▼
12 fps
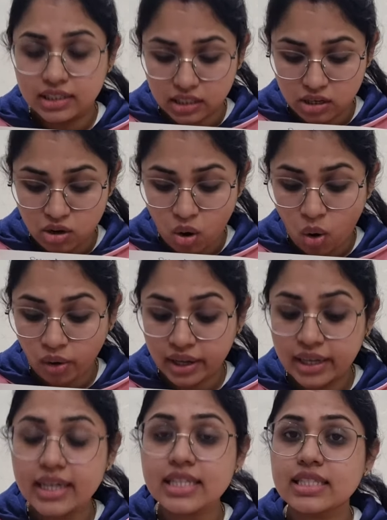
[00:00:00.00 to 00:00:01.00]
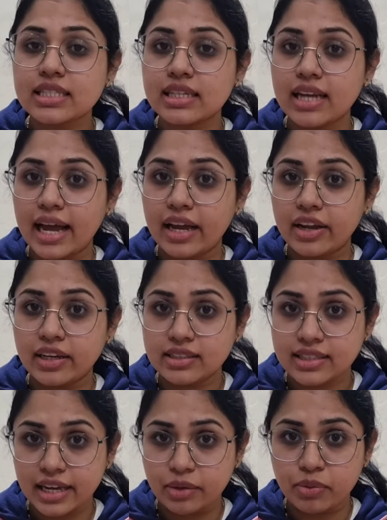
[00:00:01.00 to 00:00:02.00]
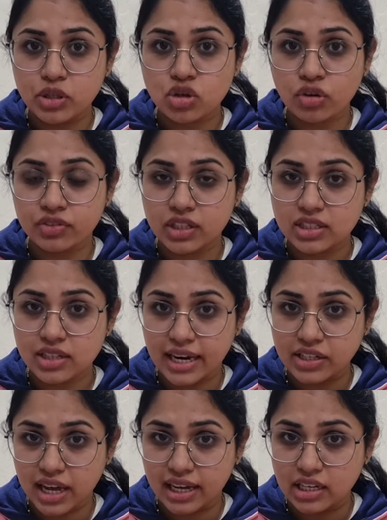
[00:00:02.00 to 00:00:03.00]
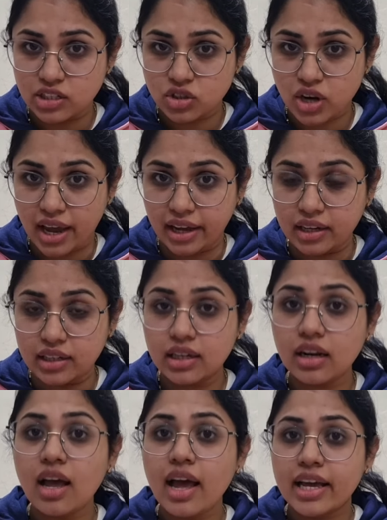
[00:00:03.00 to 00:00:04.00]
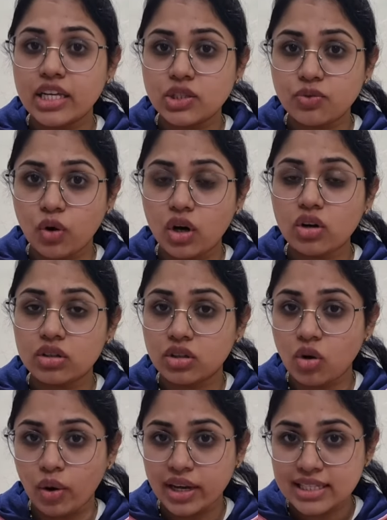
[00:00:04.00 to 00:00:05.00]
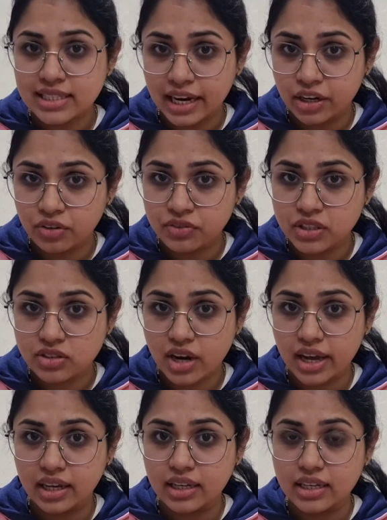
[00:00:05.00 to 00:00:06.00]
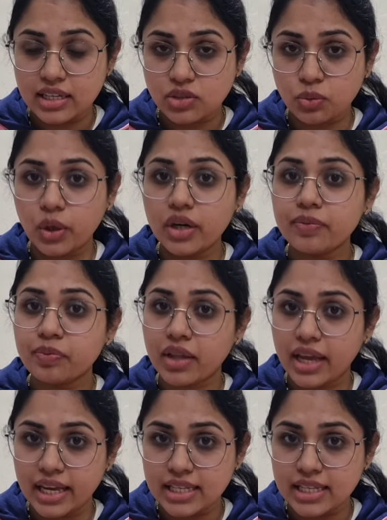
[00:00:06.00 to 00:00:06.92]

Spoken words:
The longest line segment of this right angle triangle is what? Or the longest side of this triangle is what?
▲
Work task
What is needed is an exact copy of the lines from the one with "[00:00:01.00 to 00:00:02.00]" through the end of the data above, both included, minus any pictures.

Written reply
[00:00:01.00 to 00:00:02.00]
[00:00:02.00 to 00:00:03.00]
[00:00:03.00 to 00:00:04.00]
[00:00:04.00 to 00:00:05.00]
[00:00:05.00 to 00:00:06.00]
[00:00:06.00 to 00:00:06.92]

Spoken words:
The longest line segment of this right angle triangle is what? Or the longest side of this triangle is what?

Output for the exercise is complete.